Stored items

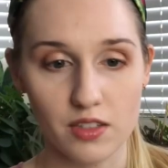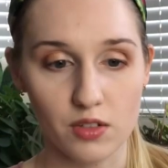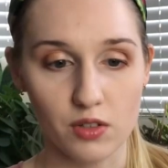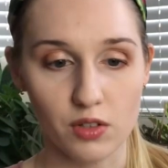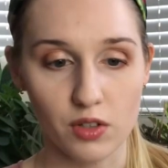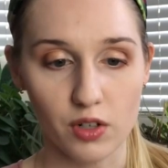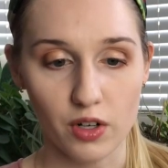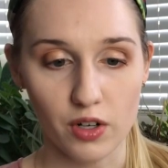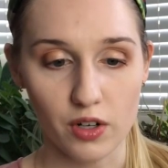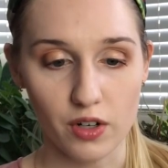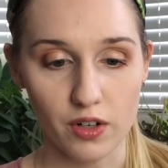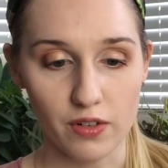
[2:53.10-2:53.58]
a little
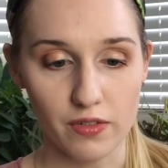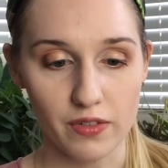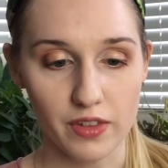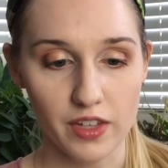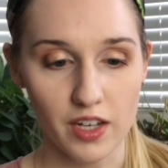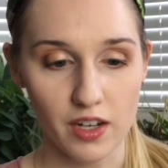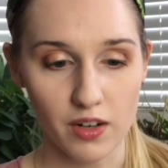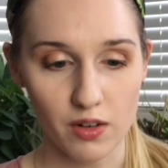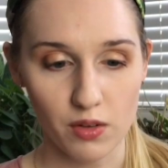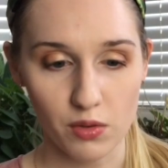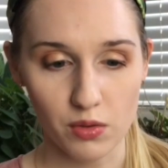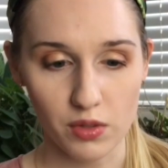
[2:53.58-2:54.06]
curve
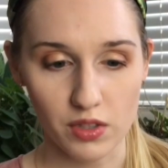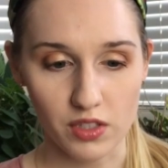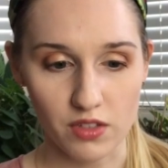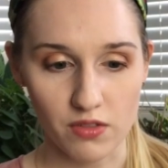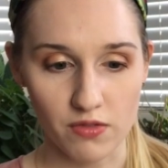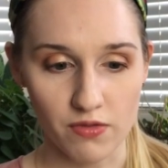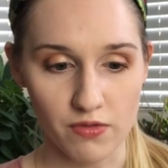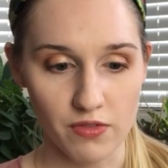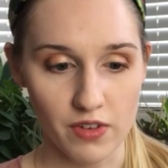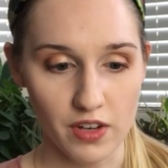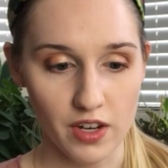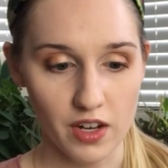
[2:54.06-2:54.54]
there. Ooh, it's
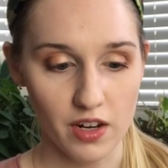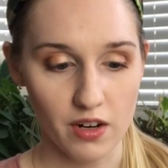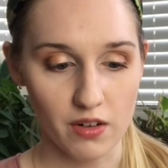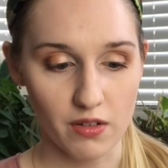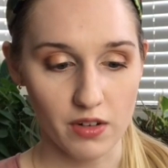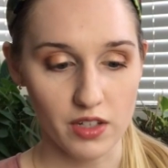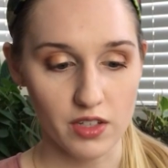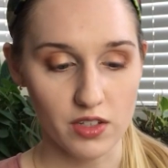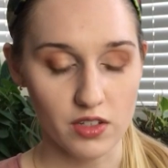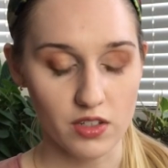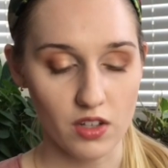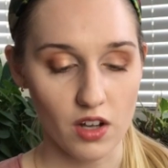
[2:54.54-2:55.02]

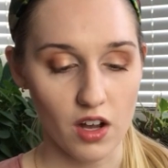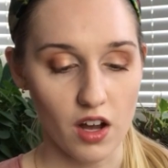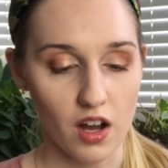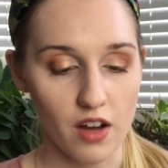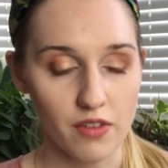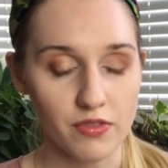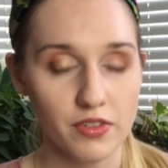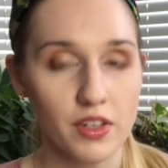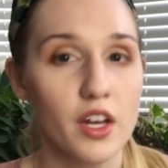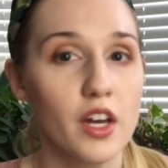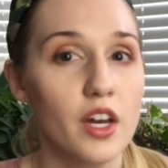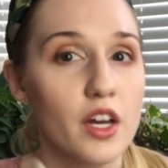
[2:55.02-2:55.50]
very
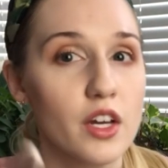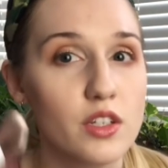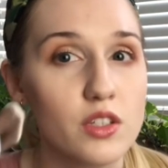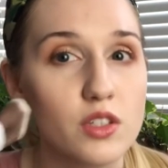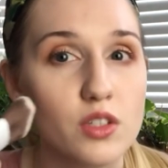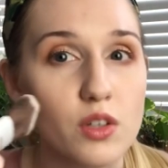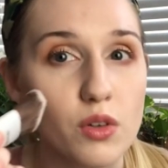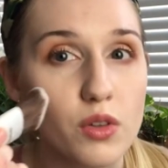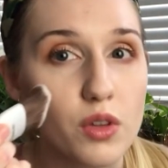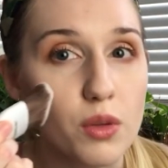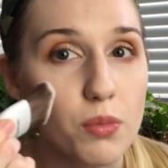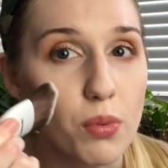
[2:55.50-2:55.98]
soft.
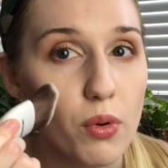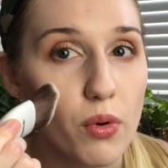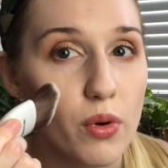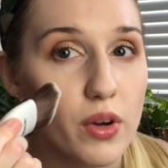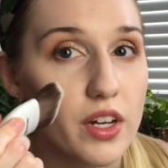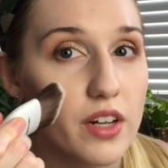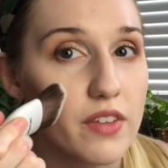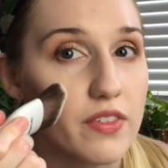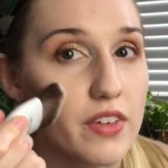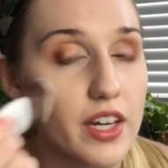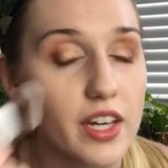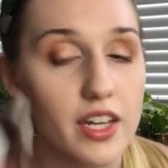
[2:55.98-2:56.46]
So the
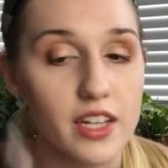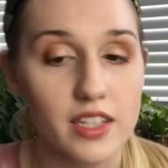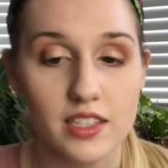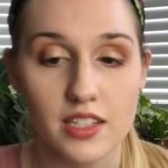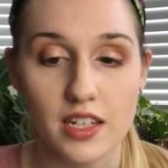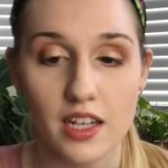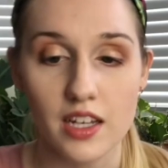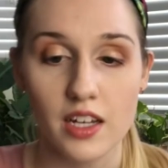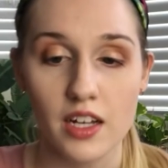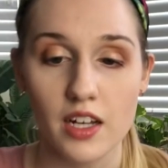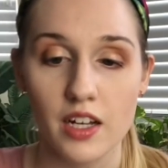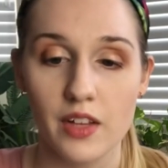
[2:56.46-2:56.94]
point of it is
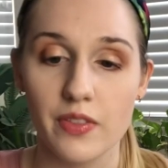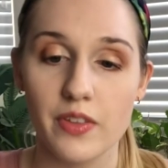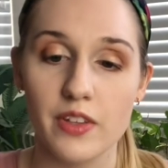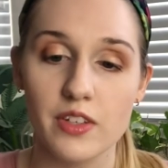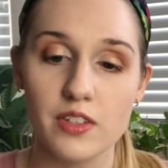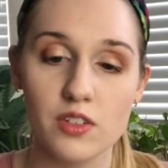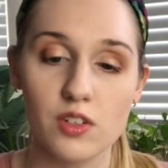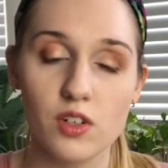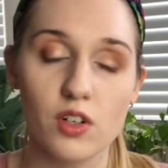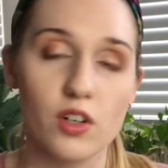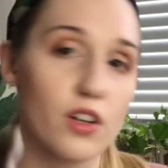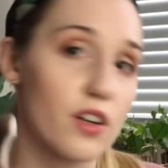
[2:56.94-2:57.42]
that
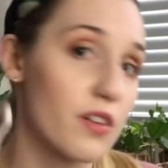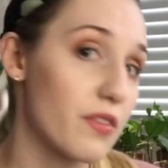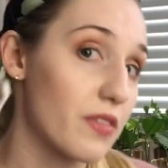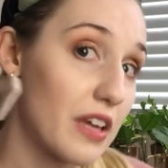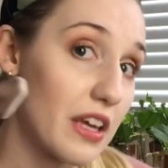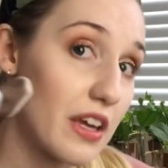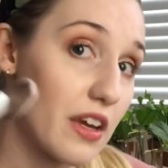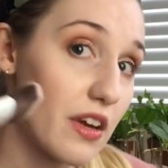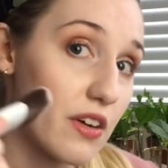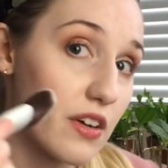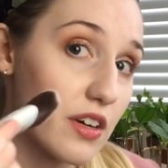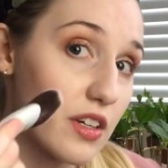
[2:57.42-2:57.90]
this curve
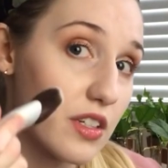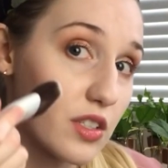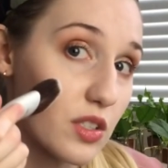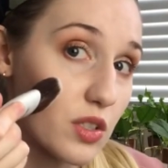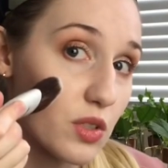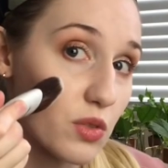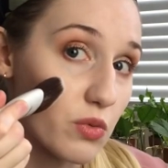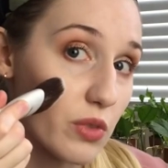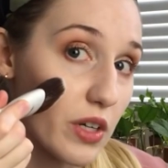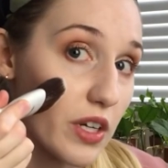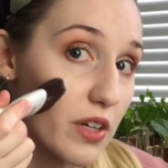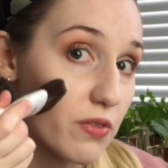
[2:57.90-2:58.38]
here is
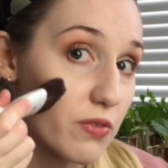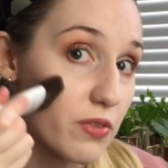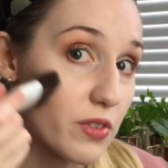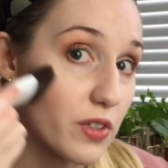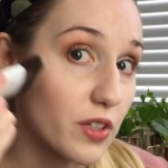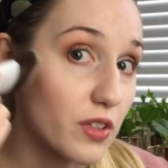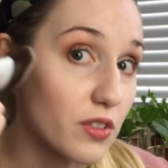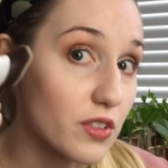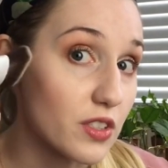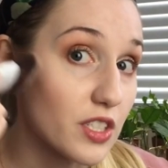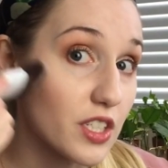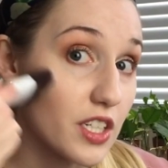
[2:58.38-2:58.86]
great for
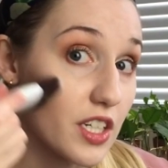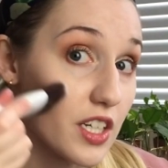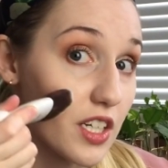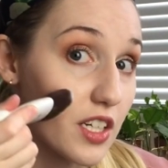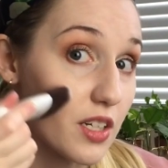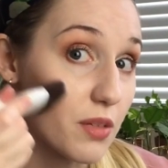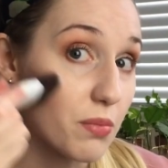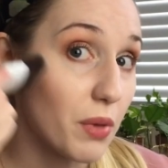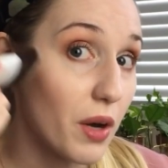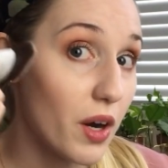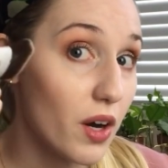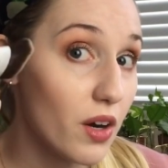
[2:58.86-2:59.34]
your
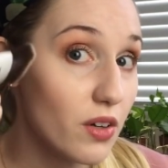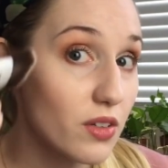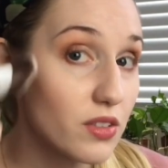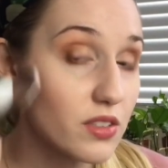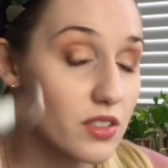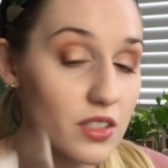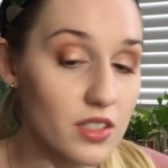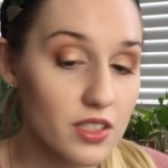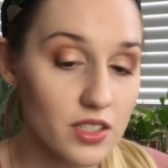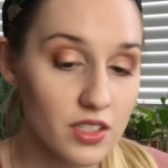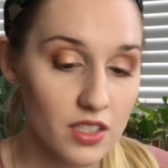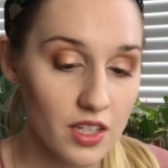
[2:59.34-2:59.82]

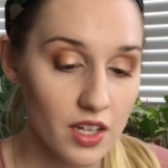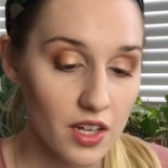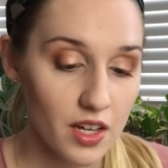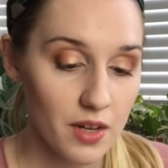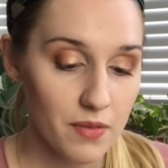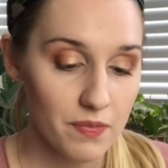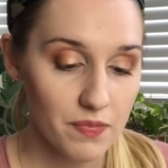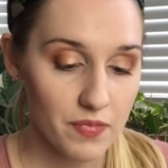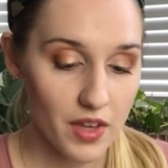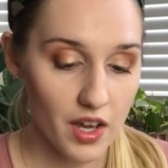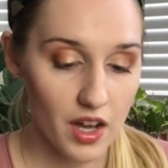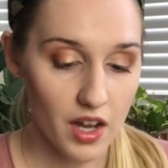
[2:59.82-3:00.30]
cheekbones.
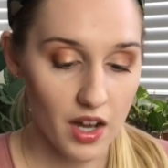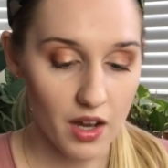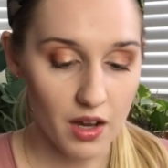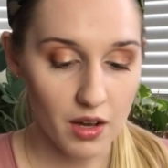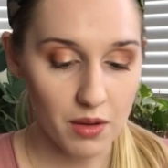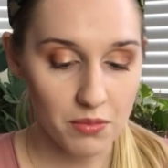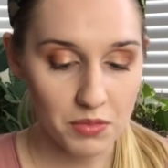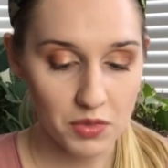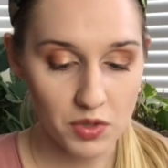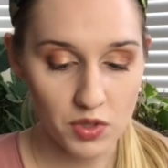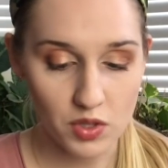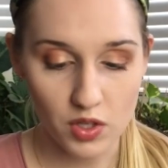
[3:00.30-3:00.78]

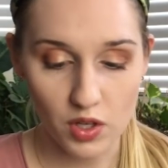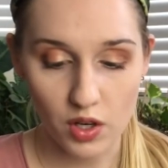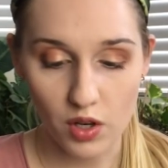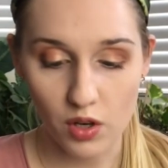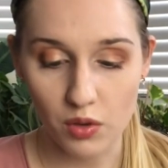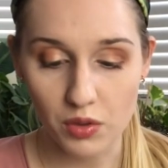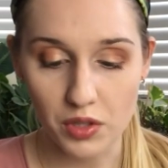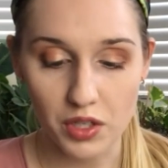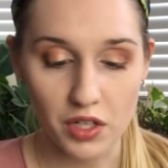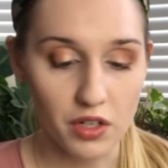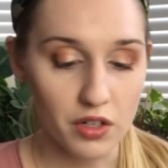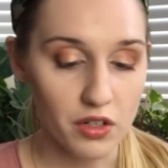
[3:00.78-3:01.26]
Um,
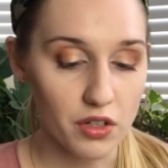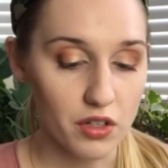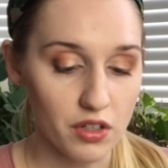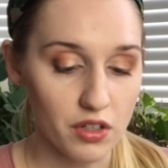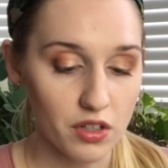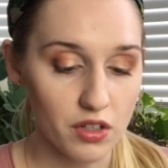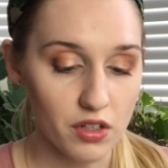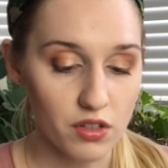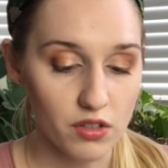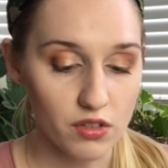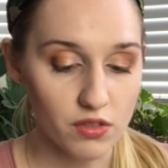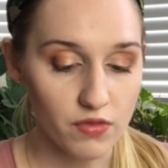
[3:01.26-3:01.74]
so, you
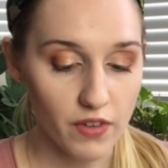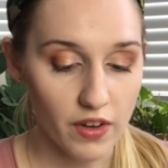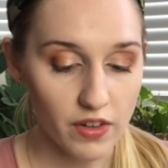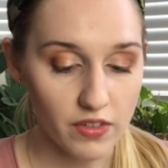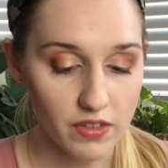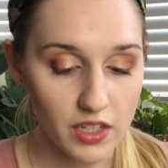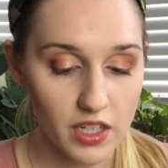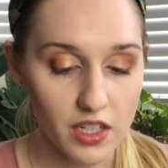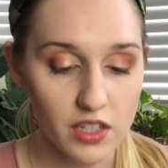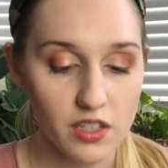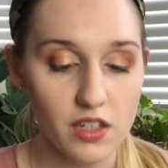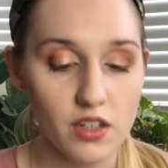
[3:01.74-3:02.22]
can use
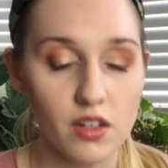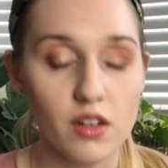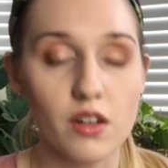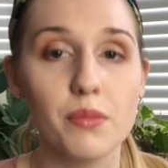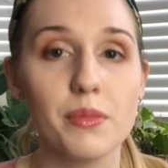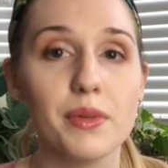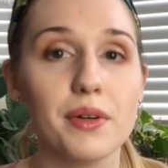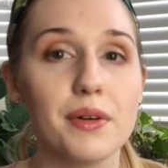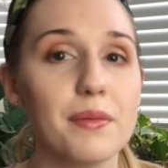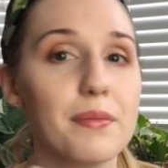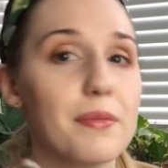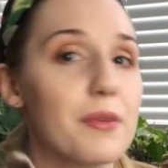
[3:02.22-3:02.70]
foundation
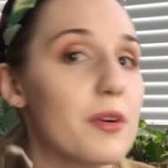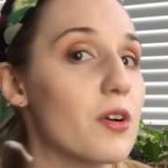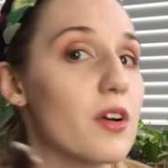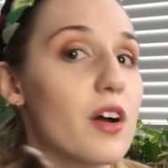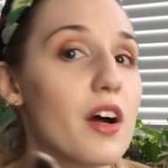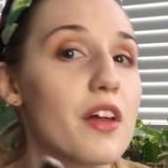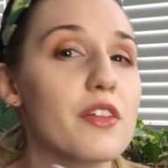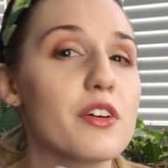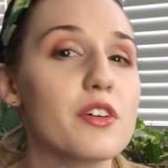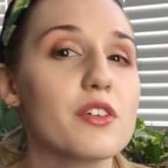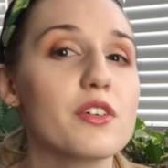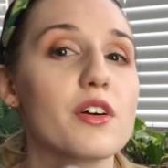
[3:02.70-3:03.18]
or,
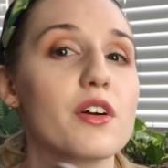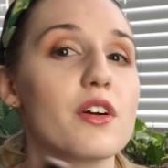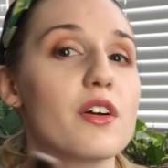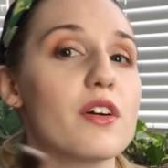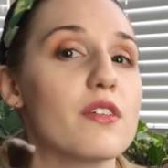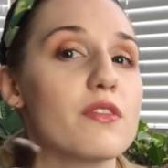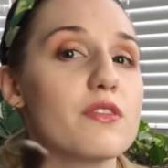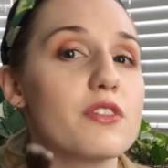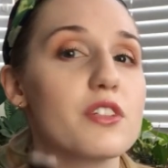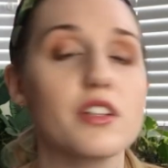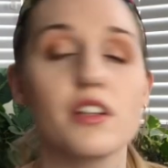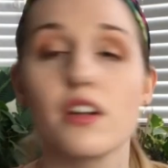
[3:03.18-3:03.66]
or other
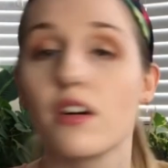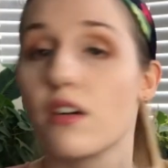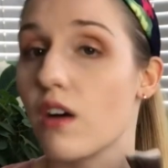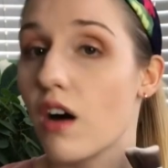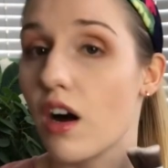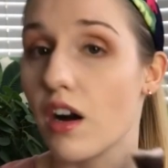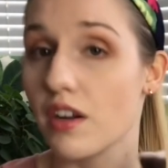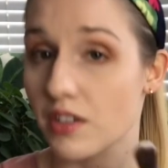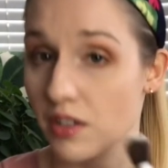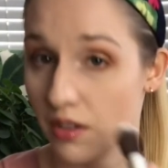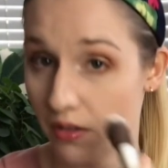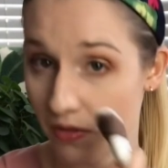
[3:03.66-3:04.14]
curves, you know,
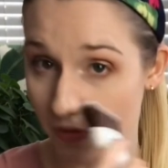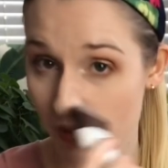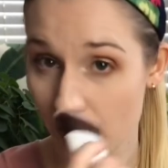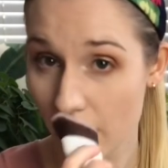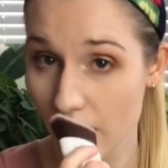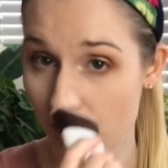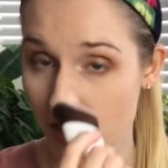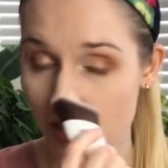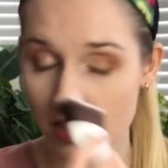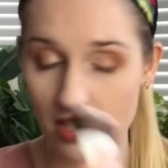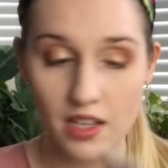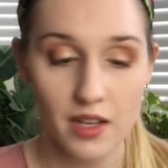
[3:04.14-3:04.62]
on your
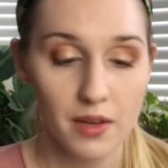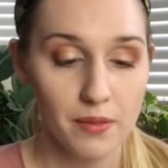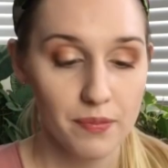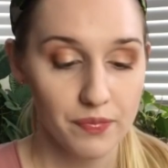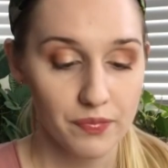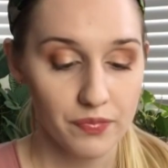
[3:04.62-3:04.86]
face.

## Brief
Starting at the line that contains "[2:59.82-3:00.30]", please write out every line to the end of the entries, inclusive, copied exactly and with pictures omitted.

## Solution to this problem
[2:59.82-3:00.30]
cheekbones.
[3:00.30-3:00.78]

[3:00.78-3:01.26]
Um,
[3:01.26-3:01.74]
so, you
[3:01.74-3:02.22]
can use
[3:02.22-3:02.70]
foundation
[3:02.70-3:03.18]
or,
[3:03.18-3:03.66]
or other
[3:03.66-3:04.14]
curves, you know,
[3:04.14-3:04.62]
on your
[3:04.62-3:04.86]
face.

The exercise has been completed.